◆ PROVIDED RECORDS
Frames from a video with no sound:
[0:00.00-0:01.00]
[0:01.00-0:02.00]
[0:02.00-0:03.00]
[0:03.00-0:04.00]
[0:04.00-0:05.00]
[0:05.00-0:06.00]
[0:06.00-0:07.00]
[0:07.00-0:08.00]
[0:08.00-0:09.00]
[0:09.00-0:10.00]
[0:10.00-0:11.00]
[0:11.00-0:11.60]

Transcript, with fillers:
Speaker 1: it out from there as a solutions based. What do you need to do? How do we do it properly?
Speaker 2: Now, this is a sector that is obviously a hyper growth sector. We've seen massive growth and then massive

---

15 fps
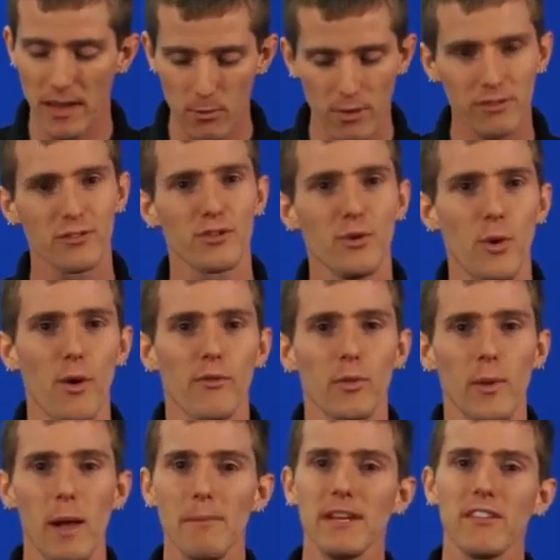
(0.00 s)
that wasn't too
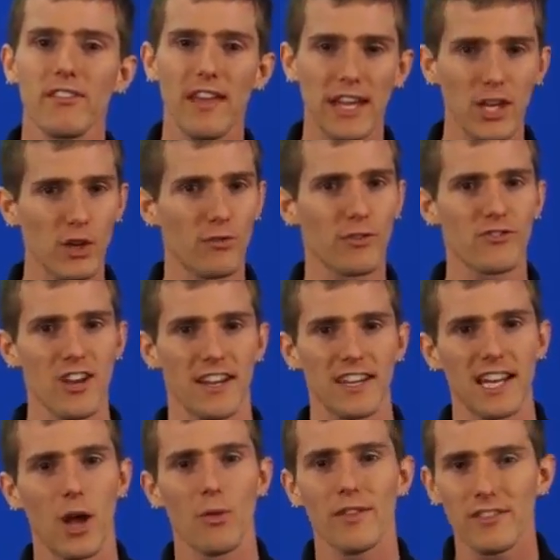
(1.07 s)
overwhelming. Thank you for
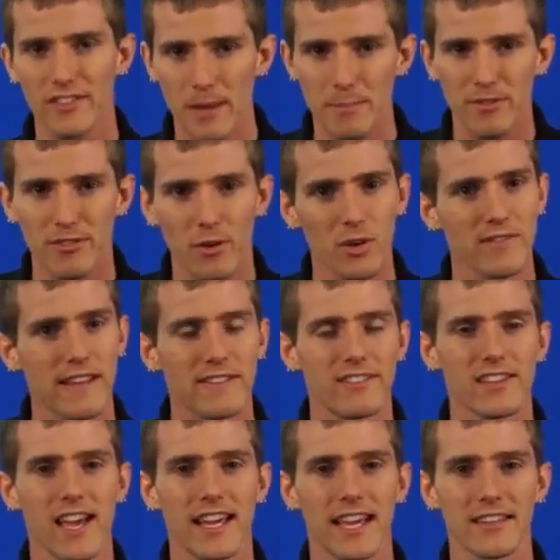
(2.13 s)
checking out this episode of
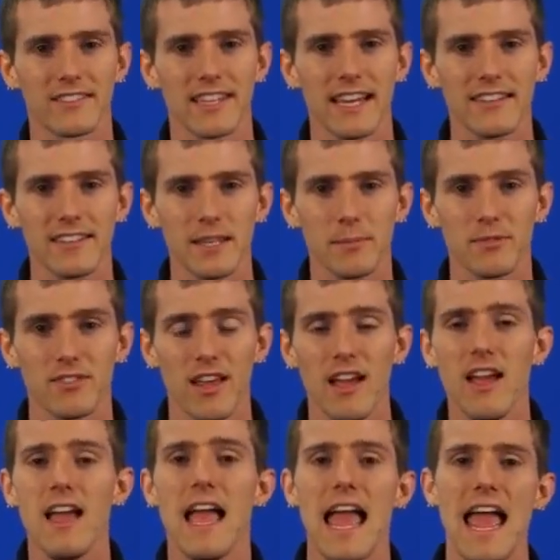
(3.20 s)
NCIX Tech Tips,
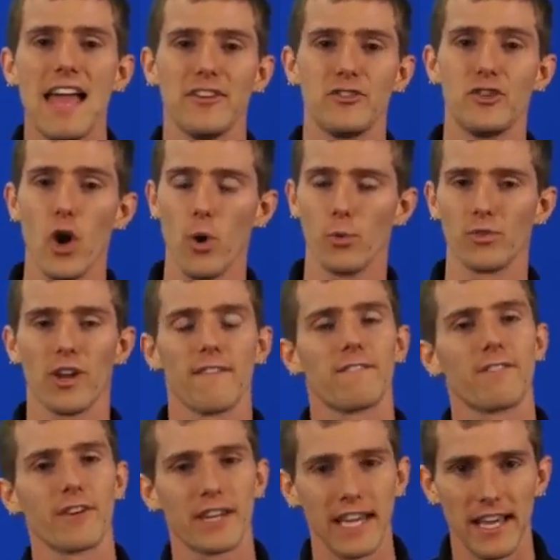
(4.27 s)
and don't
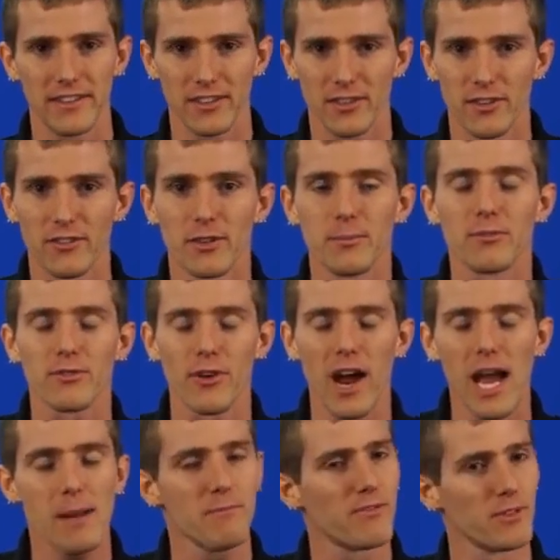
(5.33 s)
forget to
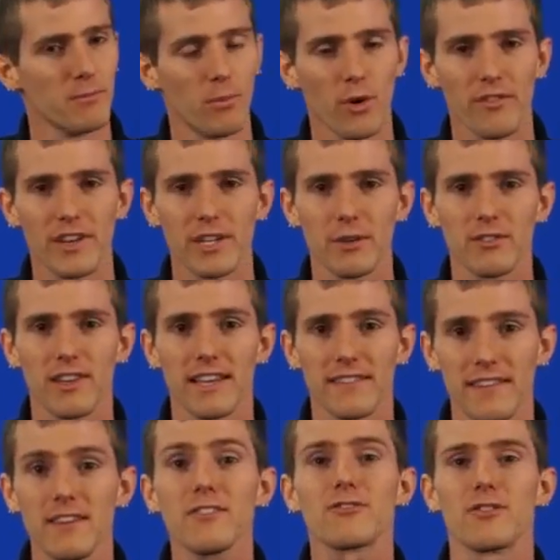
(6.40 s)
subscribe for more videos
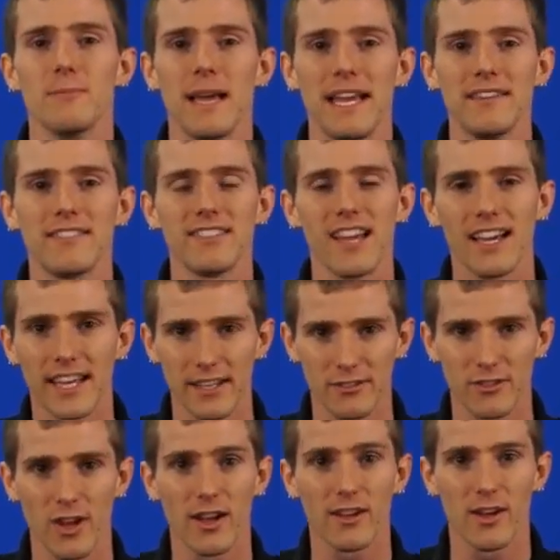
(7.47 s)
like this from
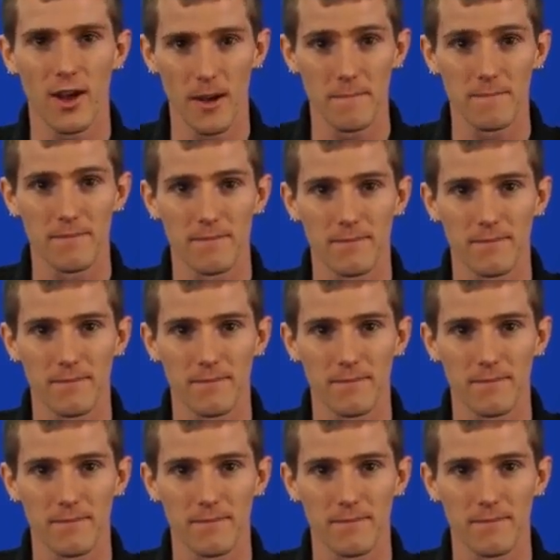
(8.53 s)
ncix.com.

◆ TASK DETAILS
Using the material above, transcribe exactly the lines from the line with "Frames from a" to the line with "[0:11.00-0:11.60]"; both count, and nothing else goes in.

◆ SOLUTION TO THE EXERCISE
Frames from a video with no sound:
[0:00.00-0:01.00]
[0:01.00-0:02.00]
[0:02.00-0:03.00]
[0:03.00-0:04.00]
[0:04.00-0:05.00]
[0:05.00-0:06.00]
[0:06.00-0:07.00]
[0:07.00-0:08.00]
[0:08.00-0:09.00]
[0:09.00-0:10.00]
[0:10.00-0:11.00]
[0:11.00-0:11.60]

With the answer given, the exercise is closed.